Before addressing the Proposed Rule's specific legal defects, the NLG writes to situate those defects in their proper context: capital punishment in the United States has never operated fairly, and this Proposed Rule will amplify its unfairness. The NLG has consistently opposed capital punishment as incompatible with human dignity and equal justice. People on death row are disproportionately Black, brown, and poor, and the death penalty has unequally targeted them.

The procedural protections this rule would dismantle are crucial to any notion of fairness in state-level post-conviction litigation. By eliminating federal competency and compensation standards for state-appointed capital counsel, removing the timeliness requirement for the appointment of that counsel, and rendering certifications permanent with no mechanism for revocation, the Proposed Rule will predictably result in states obtaining expedited federal habeas review, while providing condemned prisoners with inadequate representation.

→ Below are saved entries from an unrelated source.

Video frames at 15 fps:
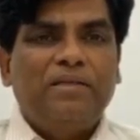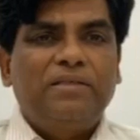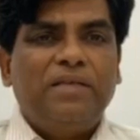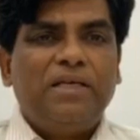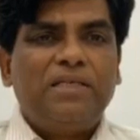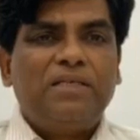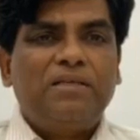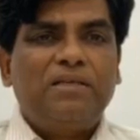
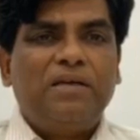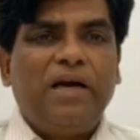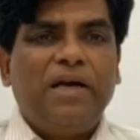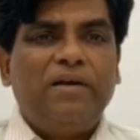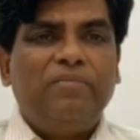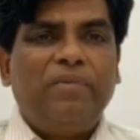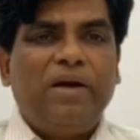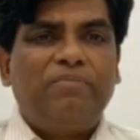Just I
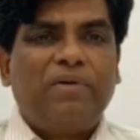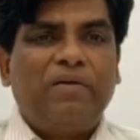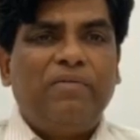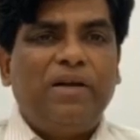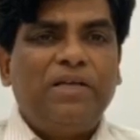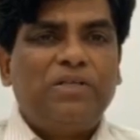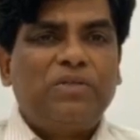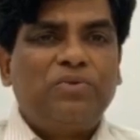have my
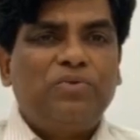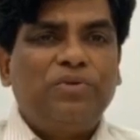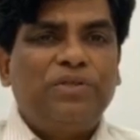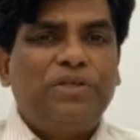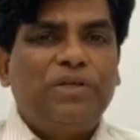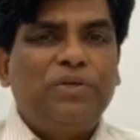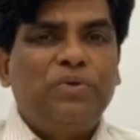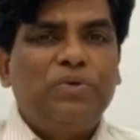privilege to
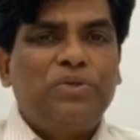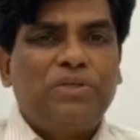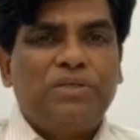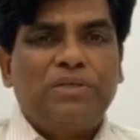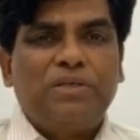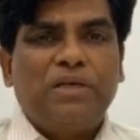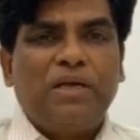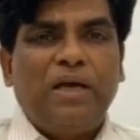
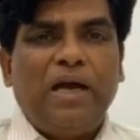introduce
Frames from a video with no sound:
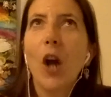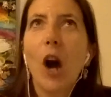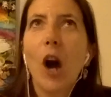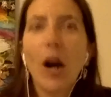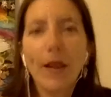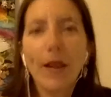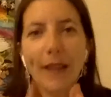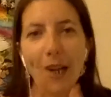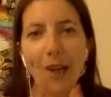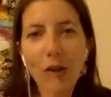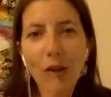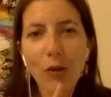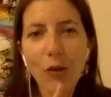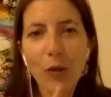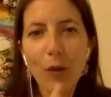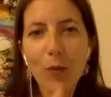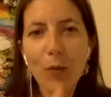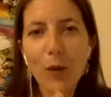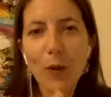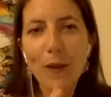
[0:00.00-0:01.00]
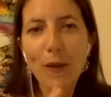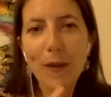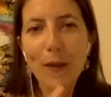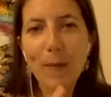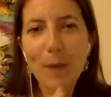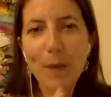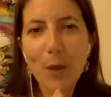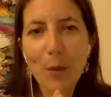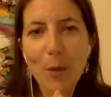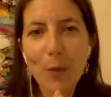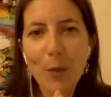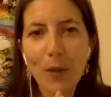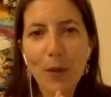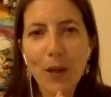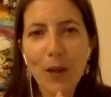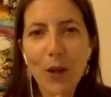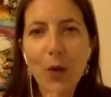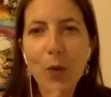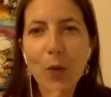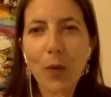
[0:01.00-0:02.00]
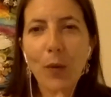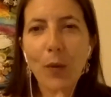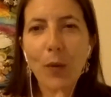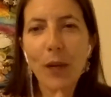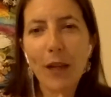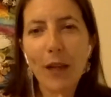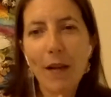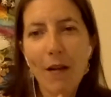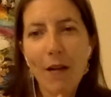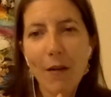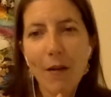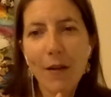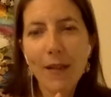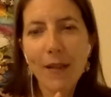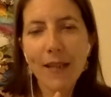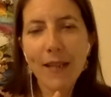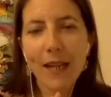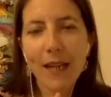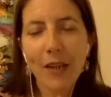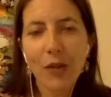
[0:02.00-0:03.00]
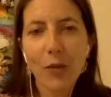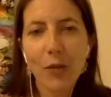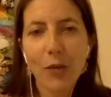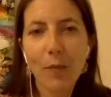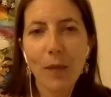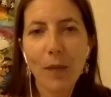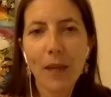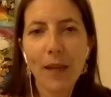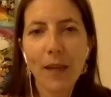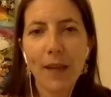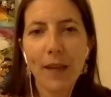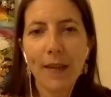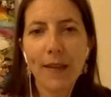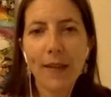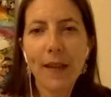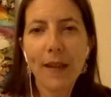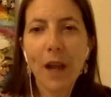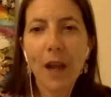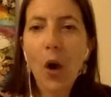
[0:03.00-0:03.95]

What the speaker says: our natural erotic blueprint, who we really are as sexual beings,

The rule is also constitutionally and procedurally defective in ways the Department does not acknowledge. By vesting in the Attorney General-the nation's chief law enforcement officer-sole authority to certify the adequacy of states' mechanisms for provision of counsel in capital post-conviction proceedings, the statute and this rule create a structurally biased decisionmaker. See, e.g., Caperton v. A.T. Massey Coal Co., 556 U.S. 868 (2009); Marshall v. Jerrico, Inc., 446 U.S. 238 (1980). Concentrating in the Executive Branch the effective power to activate or withhold procedural rights in federal habeas proceedings also implicates separation-of-powers principles that reserve to the judiciary governance of its own proceedings. See U.S. Const. art. III, § 2. The Proposed Rule amplifies these embedded constitutional infirmities by compressing the decision timeline to 90 days, eliminating notice-and-comment on state applications, as well as removing any post-certification review. These changes truncate dramatically the record available to any reviewing court and further insulate the Attorney General's determinations from meaningful scrutiny.

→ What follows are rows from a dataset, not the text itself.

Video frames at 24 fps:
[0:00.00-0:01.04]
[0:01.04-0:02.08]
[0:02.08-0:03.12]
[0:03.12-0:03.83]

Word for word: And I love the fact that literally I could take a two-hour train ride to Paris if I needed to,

Moreover, the Proposed Rule's elimination of mandatory public notice and comment on individual state certification requests is independently fatal. Notice and comment is the primary mechanism by which defense attorneys, civil rights organizations, affected prisoners, and the public can present evidence that a state's capital counsel system fails in practice. State officials will not volunteer any evidence that lawyers do not meet competency standards, compensation levels prevent the enrollment of competent counsel, or substantial delays in the appointment of counsel undermine their ability to provide adequate representation. Chapter 154 clearly requires a state's mechanism to operate the way it purports to. The Department's proposal to simply review a state's laws on their face improperly removes any burden from the state, even though Chapter 154 demands a meaningful quid pro quo for a state to obtain the benefits of expedited federal habeas proceedings.

The Department's claim that this Proposed Rule is compelled by the text of Chapter 154 is a post-hoc rationalization for a policy choice. The President and Attorney General have made clear that they wish to accelerate executions in this country. That choice is one the NLG categorically rejects. The NLG urges the Department to withdraw this Proposed Rule in its entirety.